Similar to Java (Loops and Conditionals)

  • for loops: cannot declare variables in the loop header (changed in C99).

  • if/else, while, and do while loops.

  • No boolean type (changed in C99: #include <stdbool.h>).

  • Any type can be used; 0 means false, everything else is true.

  • Example:

    int i;
    for (i = 0; i < 100; i++) {
        if (i % 10 == 0) {
            printf("i: %d\n", i);
        }
    }
    

Pointers

  • Key concepts:

    • Taking the address of a variable: &
    • Dereferencing a pointer: *
    • Aliasing: *ip is an alias for i
  • Example:

    #include <stdio.h>
    
    int main(void) {
        int i = 5;
        int *ip = &i;
        printf("%d\n", i);  // output: 5
        printf("%p\n", ip); // output: memory address of i
        *ip = 42;
        printf("%d\n", i);  // output: 42
        printf("%d\n", *ip); // output: 42
    }
    

Pass by Value vs.
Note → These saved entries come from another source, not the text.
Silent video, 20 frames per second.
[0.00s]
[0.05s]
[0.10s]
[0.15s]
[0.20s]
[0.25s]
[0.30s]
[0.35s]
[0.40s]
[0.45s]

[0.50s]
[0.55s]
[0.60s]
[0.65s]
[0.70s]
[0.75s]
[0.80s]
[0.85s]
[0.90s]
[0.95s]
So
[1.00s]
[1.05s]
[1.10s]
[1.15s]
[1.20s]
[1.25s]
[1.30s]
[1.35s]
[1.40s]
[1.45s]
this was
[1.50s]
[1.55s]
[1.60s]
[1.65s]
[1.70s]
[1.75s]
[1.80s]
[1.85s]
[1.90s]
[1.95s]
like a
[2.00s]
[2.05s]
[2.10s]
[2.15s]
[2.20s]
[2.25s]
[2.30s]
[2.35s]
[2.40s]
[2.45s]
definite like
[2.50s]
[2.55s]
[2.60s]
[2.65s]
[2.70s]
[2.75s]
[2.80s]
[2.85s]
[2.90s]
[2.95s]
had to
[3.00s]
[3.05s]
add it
Pass by Reference

  • C always passes arguments by value.

  • A copy of the value is passed to the function.

  • Local modifications do not affect the original value.
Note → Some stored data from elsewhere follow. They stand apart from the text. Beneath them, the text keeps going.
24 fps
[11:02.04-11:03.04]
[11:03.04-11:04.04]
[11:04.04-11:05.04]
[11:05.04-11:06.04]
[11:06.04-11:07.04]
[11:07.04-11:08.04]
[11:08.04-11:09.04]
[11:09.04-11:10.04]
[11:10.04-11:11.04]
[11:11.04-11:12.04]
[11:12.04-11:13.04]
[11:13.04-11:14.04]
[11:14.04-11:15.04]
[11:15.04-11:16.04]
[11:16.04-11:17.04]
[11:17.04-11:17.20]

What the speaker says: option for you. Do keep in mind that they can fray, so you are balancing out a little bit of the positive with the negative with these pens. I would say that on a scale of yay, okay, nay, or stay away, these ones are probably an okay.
  • Pointers allow you to pass by reference.

  • Pass the memory location of a variable.

  • Example:

    void add_pbv(int c) {
        c += 10;
        printf("pbv c: %d\n", c);
    }
    
    void add_pbr(int *c) {
        *c += 10;
        printf("pbr *c: %d\n", *c);
    }
    
    int main(void) {
        int x = 1;
        printf("x: %d\n", x);     // output: 1
        add_pbv(x);
        printf("x: %d\n", x);     // output: 1
        add_pbr(&x);
        printf("x: %d\n", x);     // output: 11
        return 0;
    }
    

Pass-by-Value Explained

  • Callee receives a copy of the argument.
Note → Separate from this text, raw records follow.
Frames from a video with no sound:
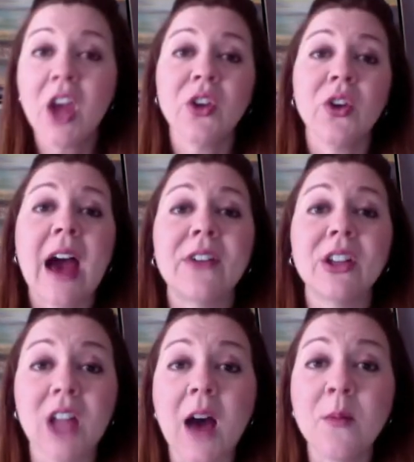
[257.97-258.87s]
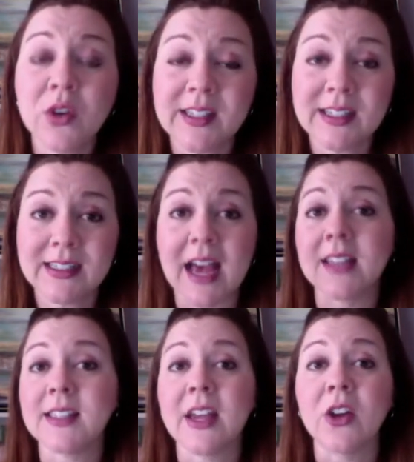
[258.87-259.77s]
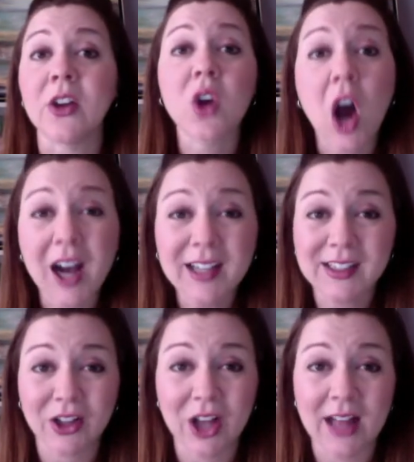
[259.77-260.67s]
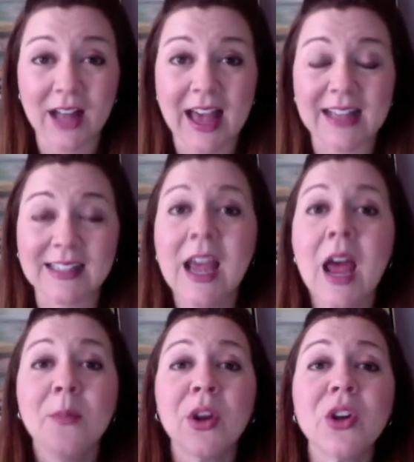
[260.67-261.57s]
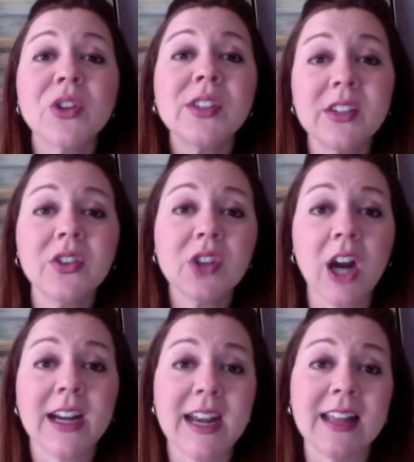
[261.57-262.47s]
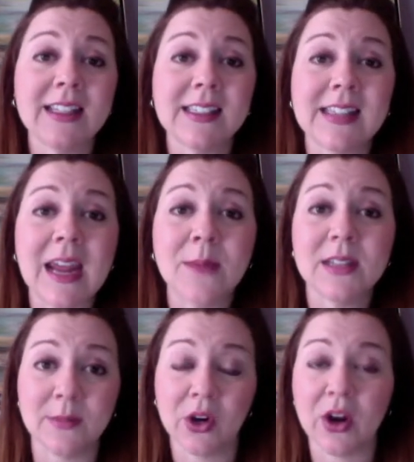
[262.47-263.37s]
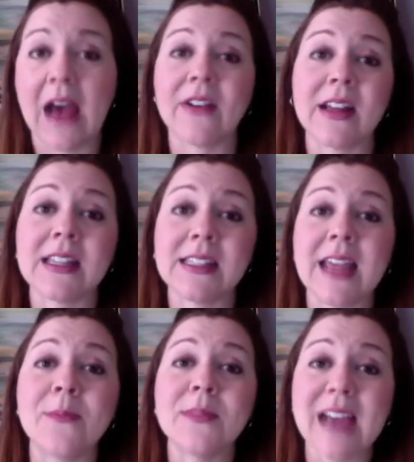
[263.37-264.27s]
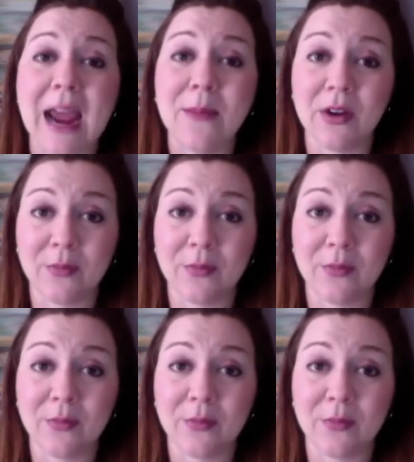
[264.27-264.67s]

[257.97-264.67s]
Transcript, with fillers: you'll have a lot more success. It'll cost a lot less, but you're still targeting the same demographic, the same type of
  • Modifications do not affect the caller's copy.

  • Example:

    void swap(int a, int b) {
        int tmp = a;
        a = b;
        b = tmp;
    }
    
    int main(void) {
        int a = 42, b = -7;
        swap(a, b);
        printf("a: %d, b: %d\n", a, b); // Output: a: 42, b: -7
        return 0;
    }
    

    The values of a and b in main are unchanged after calling swap.

Pass-by-Reference

  • Use pointers to pass by reference.

  • The callee receives a copy of the pointer.

  • The pointer's value points to the variable in the caller's scope.

  • Allows the callee to modify a variable in the caller's scope.

  • Example:

    void swap(int *a, int *b) {
        int tmp = *a;
        *a = *b;
        *b = tmp;
    }
    
    int main(void) {
        int a = 42, b = -7;
        swap(&a, &b);
        printf("a: %d, b: %d\n", a, b); // Output: a: -7, b: 42
        return 0;
    }
    

Arrays

  • A bare, contiguous block of memory.

  • An array of 6 integers requires $6 \times 4 = 24$ bytes of memory.

  • Arrays have no methods and do not know their own length (no bounds checking).

  • C does not prevent you from overstepping the end of an array.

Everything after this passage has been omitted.